*What the task asks*: Only the lines from the one that includes "[0:03.20-0:04.27]" through the last line below belong in the reply, copied exactly and without pictures.

[Data records]

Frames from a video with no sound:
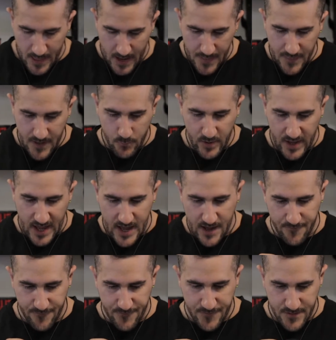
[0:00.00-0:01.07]
And then we
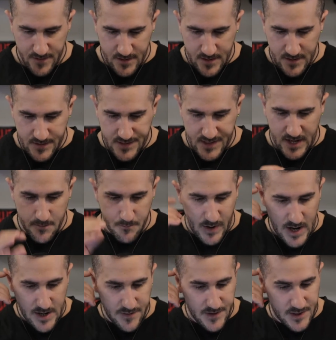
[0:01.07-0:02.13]
have second
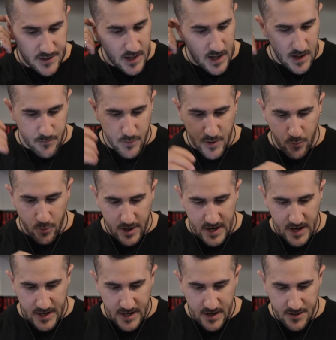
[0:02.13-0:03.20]
part of this
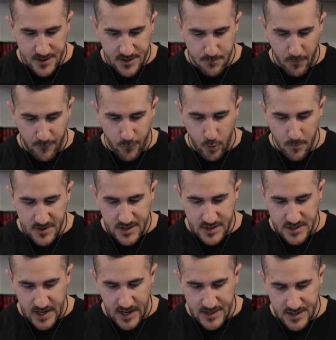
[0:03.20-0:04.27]
pre-workout here is the performance
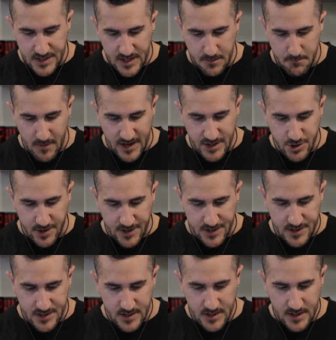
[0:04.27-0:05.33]
intensity
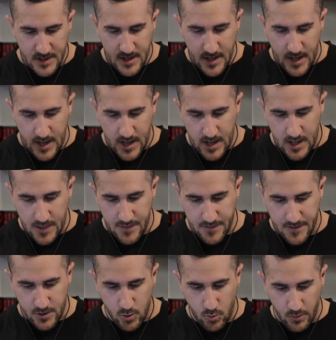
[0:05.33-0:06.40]
matrix that
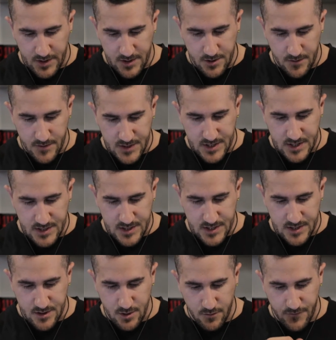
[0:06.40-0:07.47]
they're calling. So this
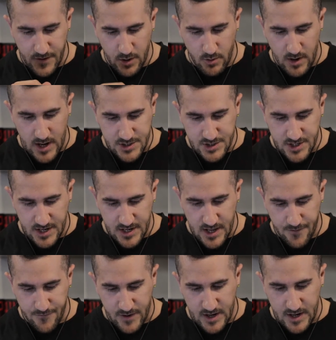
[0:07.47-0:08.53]
consists of L-arginine,
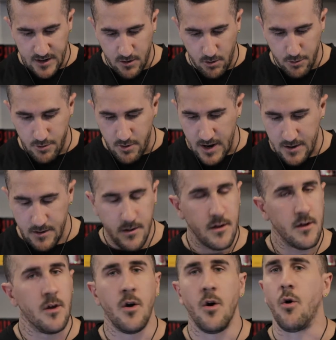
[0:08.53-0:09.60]
alpha-ketoglutarate,
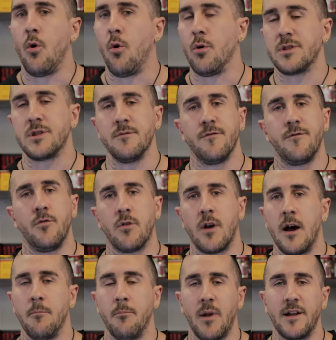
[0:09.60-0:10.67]
awesome for
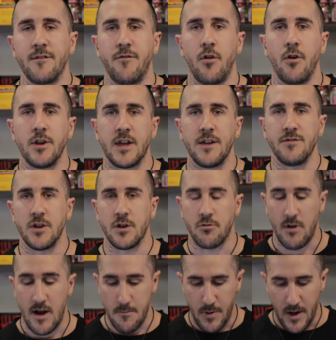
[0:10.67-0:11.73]
blood flow, gives you a
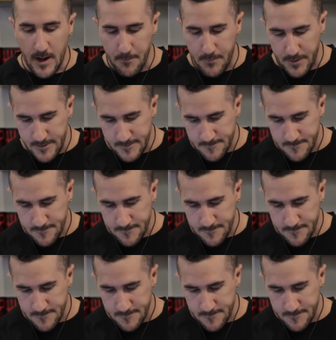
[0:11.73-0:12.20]
great pump.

[/Data records]

*Response*:
[0:03.20-0:04.27]
pre-workout here is the performance
[0:04.27-0:05.33]
intensity
[0:05.33-0:06.40]
matrix that
[0:06.40-0:07.47]
they're calling. So this
[0:07.47-0:08.53]
consists of L-arginine,
[0:08.53-0:09.60]
alpha-ketoglutarate,
[0:09.60-0:10.67]
awesome for
[0:10.67-0:11.73]
blood flow, gives you a
[0:11.73-0:12.20]
great pump.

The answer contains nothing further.